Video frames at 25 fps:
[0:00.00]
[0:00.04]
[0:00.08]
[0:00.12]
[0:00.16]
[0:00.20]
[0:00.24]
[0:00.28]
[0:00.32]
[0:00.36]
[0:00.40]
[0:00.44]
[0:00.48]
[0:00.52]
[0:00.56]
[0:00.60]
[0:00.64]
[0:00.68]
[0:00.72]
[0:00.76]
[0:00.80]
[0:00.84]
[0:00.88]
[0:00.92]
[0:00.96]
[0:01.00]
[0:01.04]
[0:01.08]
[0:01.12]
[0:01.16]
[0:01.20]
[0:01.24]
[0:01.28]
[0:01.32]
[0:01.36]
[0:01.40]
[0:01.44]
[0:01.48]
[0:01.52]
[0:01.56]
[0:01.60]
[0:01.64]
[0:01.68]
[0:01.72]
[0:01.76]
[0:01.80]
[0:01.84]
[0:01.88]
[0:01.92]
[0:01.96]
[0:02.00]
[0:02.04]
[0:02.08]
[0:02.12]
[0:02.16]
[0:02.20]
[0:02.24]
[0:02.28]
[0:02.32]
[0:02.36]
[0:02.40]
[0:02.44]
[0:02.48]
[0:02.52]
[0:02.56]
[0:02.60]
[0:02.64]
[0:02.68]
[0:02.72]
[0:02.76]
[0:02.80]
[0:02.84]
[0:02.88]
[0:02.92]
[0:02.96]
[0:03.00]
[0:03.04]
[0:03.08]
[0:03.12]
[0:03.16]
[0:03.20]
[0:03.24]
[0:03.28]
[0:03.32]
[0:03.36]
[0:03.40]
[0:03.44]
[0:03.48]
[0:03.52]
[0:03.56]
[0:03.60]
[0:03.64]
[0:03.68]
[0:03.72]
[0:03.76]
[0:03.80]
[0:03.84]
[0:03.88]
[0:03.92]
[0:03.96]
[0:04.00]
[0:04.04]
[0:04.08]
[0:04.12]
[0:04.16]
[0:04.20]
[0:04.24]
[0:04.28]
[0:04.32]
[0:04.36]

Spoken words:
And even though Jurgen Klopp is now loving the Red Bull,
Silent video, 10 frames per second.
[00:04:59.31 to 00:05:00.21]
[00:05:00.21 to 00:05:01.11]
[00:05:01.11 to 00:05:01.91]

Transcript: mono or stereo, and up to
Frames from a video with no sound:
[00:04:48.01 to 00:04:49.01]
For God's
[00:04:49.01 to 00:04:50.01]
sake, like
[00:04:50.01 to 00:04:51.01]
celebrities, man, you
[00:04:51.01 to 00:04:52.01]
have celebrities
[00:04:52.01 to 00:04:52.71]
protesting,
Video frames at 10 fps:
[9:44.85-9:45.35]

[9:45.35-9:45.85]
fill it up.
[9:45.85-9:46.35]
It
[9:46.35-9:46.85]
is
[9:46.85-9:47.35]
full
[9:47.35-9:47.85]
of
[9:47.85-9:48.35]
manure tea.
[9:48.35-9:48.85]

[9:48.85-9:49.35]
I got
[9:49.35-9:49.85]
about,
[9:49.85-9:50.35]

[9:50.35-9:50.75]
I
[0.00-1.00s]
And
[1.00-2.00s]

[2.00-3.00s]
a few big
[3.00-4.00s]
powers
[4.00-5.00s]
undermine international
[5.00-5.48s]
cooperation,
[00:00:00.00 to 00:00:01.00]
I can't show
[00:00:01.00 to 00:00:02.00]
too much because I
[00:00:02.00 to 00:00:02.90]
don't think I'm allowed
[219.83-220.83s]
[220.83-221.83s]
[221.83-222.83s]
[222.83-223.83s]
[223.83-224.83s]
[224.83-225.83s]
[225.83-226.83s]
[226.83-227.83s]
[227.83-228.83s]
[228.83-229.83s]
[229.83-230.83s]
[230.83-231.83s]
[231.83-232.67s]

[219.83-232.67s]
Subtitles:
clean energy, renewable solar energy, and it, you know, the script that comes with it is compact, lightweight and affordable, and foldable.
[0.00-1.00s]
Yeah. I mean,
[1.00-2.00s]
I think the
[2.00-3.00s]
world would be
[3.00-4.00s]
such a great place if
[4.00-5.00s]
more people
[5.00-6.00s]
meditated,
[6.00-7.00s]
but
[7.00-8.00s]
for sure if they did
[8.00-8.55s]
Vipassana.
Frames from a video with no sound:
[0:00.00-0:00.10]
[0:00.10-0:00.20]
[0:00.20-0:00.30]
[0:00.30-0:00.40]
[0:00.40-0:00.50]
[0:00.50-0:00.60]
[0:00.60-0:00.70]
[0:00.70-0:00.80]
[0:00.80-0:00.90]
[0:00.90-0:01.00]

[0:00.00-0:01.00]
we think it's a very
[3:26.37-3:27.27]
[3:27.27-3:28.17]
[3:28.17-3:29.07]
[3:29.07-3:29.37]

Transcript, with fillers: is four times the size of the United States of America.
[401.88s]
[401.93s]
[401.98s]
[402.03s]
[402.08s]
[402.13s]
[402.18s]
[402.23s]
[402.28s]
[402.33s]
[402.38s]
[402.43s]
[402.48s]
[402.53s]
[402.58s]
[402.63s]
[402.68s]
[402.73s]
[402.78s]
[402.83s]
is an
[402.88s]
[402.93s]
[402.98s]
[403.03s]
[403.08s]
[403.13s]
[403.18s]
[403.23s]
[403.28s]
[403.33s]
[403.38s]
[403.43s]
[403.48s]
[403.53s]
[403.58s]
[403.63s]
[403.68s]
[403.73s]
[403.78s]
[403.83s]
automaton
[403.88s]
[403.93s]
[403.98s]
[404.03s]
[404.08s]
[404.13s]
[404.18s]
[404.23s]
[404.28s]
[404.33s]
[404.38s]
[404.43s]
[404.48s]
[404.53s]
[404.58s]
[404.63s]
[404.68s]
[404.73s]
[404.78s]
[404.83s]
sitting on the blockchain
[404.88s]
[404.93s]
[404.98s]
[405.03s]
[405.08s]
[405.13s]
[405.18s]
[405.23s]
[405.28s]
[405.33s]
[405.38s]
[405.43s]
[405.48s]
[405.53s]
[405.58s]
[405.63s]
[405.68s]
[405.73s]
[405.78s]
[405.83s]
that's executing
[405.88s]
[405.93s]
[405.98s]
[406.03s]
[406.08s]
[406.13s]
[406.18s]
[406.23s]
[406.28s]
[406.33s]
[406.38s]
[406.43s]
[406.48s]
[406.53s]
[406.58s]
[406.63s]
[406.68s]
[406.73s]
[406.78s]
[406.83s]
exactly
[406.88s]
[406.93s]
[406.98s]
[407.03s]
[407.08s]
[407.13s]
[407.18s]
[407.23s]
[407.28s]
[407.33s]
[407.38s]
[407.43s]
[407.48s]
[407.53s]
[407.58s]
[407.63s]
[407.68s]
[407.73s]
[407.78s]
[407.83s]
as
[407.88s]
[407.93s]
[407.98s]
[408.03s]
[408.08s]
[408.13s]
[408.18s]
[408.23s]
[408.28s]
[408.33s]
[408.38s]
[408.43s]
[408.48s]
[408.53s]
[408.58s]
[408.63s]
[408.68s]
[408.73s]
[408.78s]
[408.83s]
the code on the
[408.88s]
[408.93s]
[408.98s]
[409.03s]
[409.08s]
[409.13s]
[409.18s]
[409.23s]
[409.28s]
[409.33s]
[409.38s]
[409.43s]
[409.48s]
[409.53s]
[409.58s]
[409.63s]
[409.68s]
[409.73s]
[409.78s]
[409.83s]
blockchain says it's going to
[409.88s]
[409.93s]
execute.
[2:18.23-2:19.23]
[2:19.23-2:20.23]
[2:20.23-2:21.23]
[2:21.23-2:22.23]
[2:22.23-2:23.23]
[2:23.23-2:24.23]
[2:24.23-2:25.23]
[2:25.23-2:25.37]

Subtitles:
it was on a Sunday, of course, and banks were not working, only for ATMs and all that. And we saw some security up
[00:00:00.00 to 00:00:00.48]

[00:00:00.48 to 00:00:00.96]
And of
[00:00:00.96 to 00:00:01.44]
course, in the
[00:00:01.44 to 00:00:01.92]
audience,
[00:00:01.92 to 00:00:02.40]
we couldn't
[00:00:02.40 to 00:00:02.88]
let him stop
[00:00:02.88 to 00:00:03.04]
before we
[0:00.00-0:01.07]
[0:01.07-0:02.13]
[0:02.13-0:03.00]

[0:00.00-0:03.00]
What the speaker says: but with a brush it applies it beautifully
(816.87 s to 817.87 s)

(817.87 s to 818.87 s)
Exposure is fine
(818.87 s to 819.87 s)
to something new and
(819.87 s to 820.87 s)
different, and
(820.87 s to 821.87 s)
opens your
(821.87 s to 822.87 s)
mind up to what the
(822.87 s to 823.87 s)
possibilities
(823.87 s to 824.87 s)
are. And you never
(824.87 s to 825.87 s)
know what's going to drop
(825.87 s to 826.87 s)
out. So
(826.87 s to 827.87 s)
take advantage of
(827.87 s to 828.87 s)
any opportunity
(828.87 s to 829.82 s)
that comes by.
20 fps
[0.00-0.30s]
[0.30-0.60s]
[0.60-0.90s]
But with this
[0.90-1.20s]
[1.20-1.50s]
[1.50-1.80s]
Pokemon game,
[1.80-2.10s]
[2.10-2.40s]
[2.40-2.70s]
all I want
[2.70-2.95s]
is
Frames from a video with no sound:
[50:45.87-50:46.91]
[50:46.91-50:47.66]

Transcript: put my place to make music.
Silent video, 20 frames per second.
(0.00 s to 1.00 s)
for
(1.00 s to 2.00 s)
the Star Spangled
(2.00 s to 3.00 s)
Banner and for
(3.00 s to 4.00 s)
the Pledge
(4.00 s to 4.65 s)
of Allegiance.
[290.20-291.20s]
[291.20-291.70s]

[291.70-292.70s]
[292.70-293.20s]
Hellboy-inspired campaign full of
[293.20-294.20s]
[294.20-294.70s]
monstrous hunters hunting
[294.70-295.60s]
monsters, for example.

---

## What to do
The expected answer is a word-for-word copy of every line from the one that contains "(822.87 s to 823.87 s)" through the final line of the material.

## Problem solution
(822.87 s to 823.87 s)
possibilities
(823.87 s to 824.87 s)
are. And you never
(824.87 s to 825.87 s)
know what's going to drop
(825.87 s to 826.87 s)
out. So
(826.87 s to 827.87 s)
take advantage of
(827.87 s to 828.87 s)
any opportunity
(828.87 s to 829.82 s)
that comes by.
20 fps
[0.00-0.30s]
[0.30-0.60s]
[0.60-0.90s]
But with this
[0.90-1.20s]
[1.20-1.50s]
[1.50-1.80s]
Pokemon game,
[1.80-2.10s]
[2.10-2.40s]
[2.40-2.70s]
all I want
[2.70-2.95s]
is
Frames from a video with no sound:
[50:45.87-50:46.91]
[50:46.91-50:47.66]

Transcript: put my place to make music.
Silent video, 20 frames per second.
(0.00 s to 1.00 s)
for
(1.00 s to 2.00 s)
the Star Spangled
(2.00 s to 3.00 s)
Banner and for
(3.00 s to 4.00 s)
the Pledge
(4.00 s to 4.65 s)
of Allegiance.
[290.20-291.20s]
[291.20-291.70s]

[291.70-292.70s]
[292.70-293.20s]
Hellboy-inspired campaign full of
[293.20-294.20s]
[294.20-294.70s]
monstrous hunters hunting
[294.70-295.60s]
monsters, for example.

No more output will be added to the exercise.